Timothy Padera

Associate Prof., Radiation Oncology

Pathophysiology of tumor associated lymphatic vessels and lymphatic metastasis

Lymphatic vessels are responsible for draining interstitial fluid from tissues and for transporting immune cells to lymph nodes to maintain the body’s immune surveillance. Thus, lymphatics are important in maintaining both tissue fluid balance and proper function of the immune system. Predictably, disruptions of the lymphatic system lead to lymphedema and the conditions for chronic infections. Lymphatic vessels also facilitate the dissemination of cancer cells from a primary tumor to regional lymph nodes. My research group looks to understand the mechanisms behind the growth, maturation and function of lymphatic vessels and how these mechanisms can contribute to the pathogenesis of lymphedema, chronic infections and cancer dissemination.

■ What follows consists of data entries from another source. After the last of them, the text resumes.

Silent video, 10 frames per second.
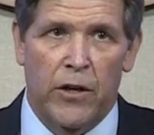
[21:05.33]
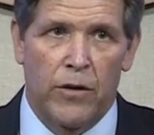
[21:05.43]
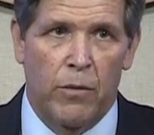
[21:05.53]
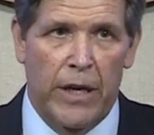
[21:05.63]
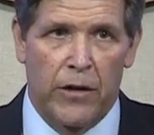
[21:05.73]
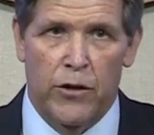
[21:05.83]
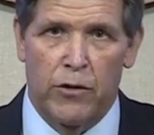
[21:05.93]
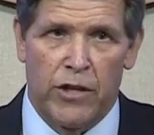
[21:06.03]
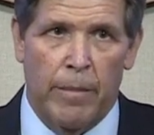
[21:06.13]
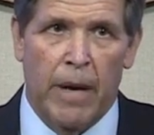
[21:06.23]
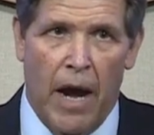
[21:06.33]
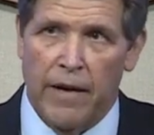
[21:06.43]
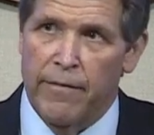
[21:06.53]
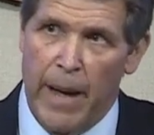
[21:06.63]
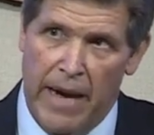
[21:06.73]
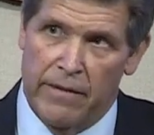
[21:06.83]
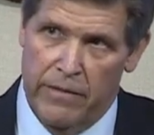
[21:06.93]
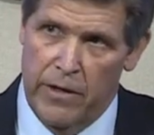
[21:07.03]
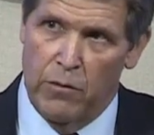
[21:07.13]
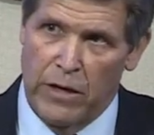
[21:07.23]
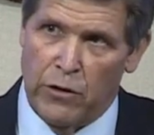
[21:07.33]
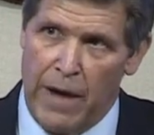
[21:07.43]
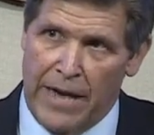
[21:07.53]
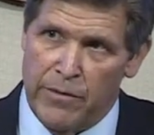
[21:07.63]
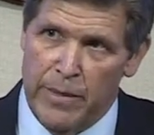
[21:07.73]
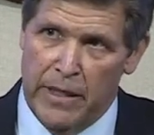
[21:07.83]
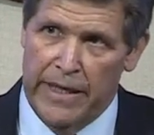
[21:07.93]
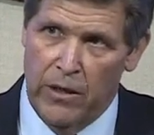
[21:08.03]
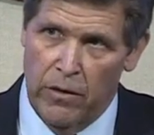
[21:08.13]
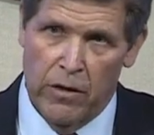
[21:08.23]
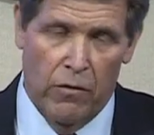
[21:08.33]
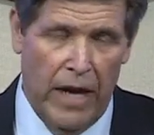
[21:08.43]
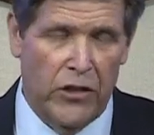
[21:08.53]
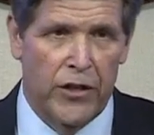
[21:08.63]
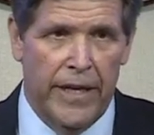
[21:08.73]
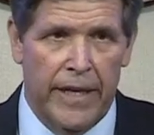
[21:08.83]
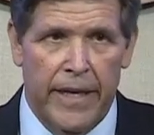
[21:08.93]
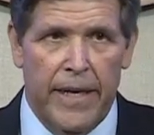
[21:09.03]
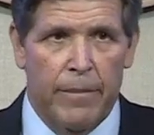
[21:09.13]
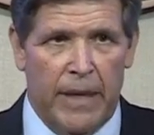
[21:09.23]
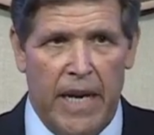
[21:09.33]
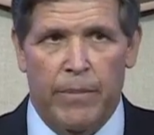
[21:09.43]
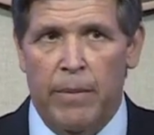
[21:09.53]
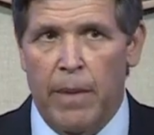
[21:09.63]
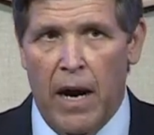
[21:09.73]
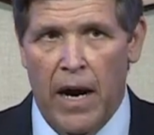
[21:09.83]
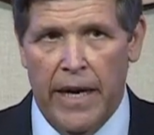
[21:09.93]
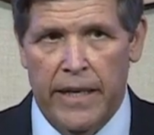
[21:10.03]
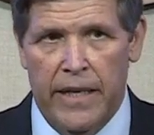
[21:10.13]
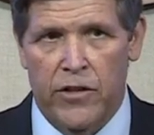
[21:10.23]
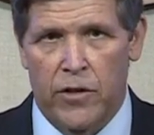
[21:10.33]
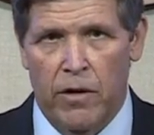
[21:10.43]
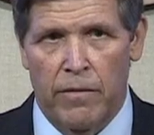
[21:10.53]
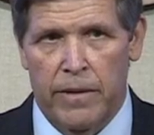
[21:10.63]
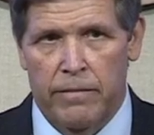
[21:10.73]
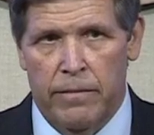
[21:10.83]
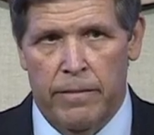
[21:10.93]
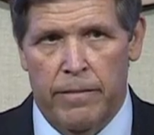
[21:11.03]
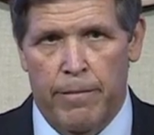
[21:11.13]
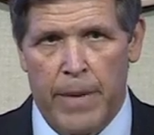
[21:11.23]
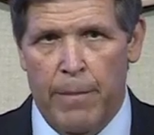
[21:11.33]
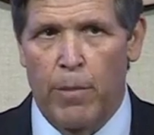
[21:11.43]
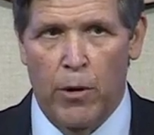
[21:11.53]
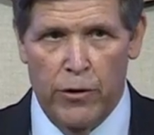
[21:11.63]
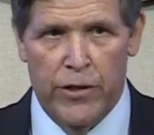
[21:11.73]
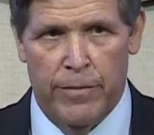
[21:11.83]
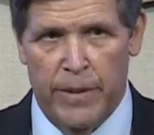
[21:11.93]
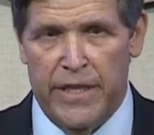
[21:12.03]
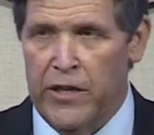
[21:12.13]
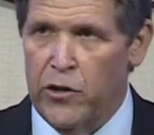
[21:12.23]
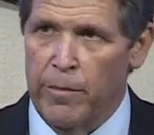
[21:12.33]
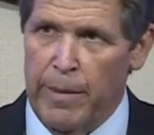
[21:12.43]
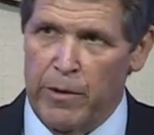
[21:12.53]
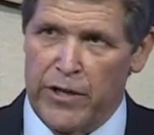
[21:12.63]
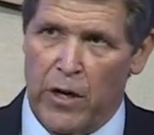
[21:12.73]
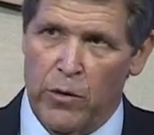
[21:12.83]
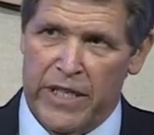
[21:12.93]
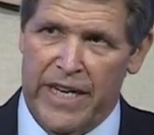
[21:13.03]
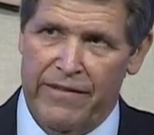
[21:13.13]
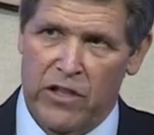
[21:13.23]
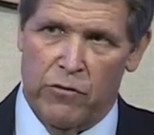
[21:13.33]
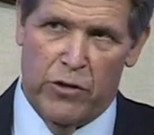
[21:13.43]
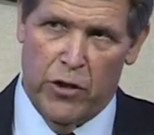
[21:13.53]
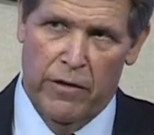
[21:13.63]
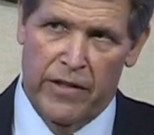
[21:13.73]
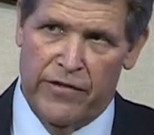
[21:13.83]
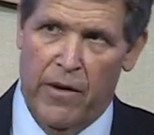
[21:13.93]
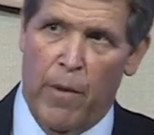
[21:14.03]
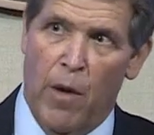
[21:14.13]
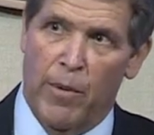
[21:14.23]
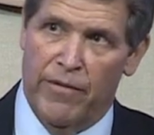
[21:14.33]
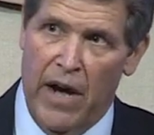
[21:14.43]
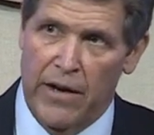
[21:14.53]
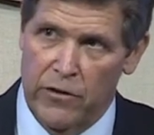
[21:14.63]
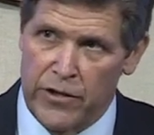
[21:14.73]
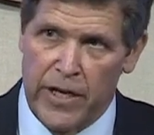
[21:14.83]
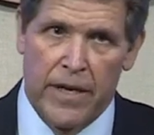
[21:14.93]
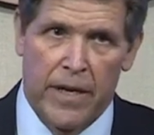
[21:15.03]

could do some kind of back, you know, retroactive billing or correction. But keep in mind, these are members, potential members that are receiving service from our providers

In order to study the role of the lymphatic system in a variety of disease states, we have developed novel animal models which mimic certain aspects of human disease. Using intravital microscopy, we have investigated the individual steps of lymphatic metastasis. We can monitor the lymphatic vessels in the tumor margin, observe tumor cells moving in lymphatic vessels, measure lymph flow and quantify the number of tumor cells that arrive in the draining lymph node. Our studies have shown that VEGF-C, which is associated with lymphatic metastasis in patients, increases the size of the tumor margin lymphatic vessels, making them more vulnerable to invasion. Our data suggests that VEGF-C needs to be blocked very early in the metastatic process to be able to reduce VEGF-C enhanced lymphatic metastasis. Furthermore, we have shown that VEGFR targeted agents are not effective in preventing the growth of cancer cells that have seeded the lymph node, questioning the ability of these therapies to be used in the adjuvant setting.

To further study the growth of metastasis in the lymph node, we have developed a novel model that allows chronic imaging of a tumor draining lymph node. Using our model, we will ask fundamental questions underlying the growth of cancer cells in the lymph node and begin to identify molecular targets for future therapies aimed at eradicating lymphatic metastasis.
In addition, we have begun to study the pathogenesis of lymphedema by unraveling the molecular underpinnings of autonomous contraction of collecting lymphatic vessels using a novel animal model. We have shown that the spatial and temporal gradients of nitric oxide, which are disrupted during inflammation, are critical for lymphatics to drive lymph forward. Furthermore, when lymphatic contractions are disrupted, the immune response to a foreign antigen is muted. Thus disruption of lymphatic function has consequences for the overall immune function. We will test whether cancer or bacterial infections invoke similar regulatory dysfunction of lymphatic contraction. This work may lead to new targets to combat lymphedema and infections.

Our future studies will continue to dissect the physical and molecular determinants of lymphatic vessel function, lymphangiogenesis and lymphatic metastasis. Through the use of our novel imaging technologies and animal models, we will answer timely questions that can lead to the development of treatments for lymphedema, chronic infections and lymphatic metastasis.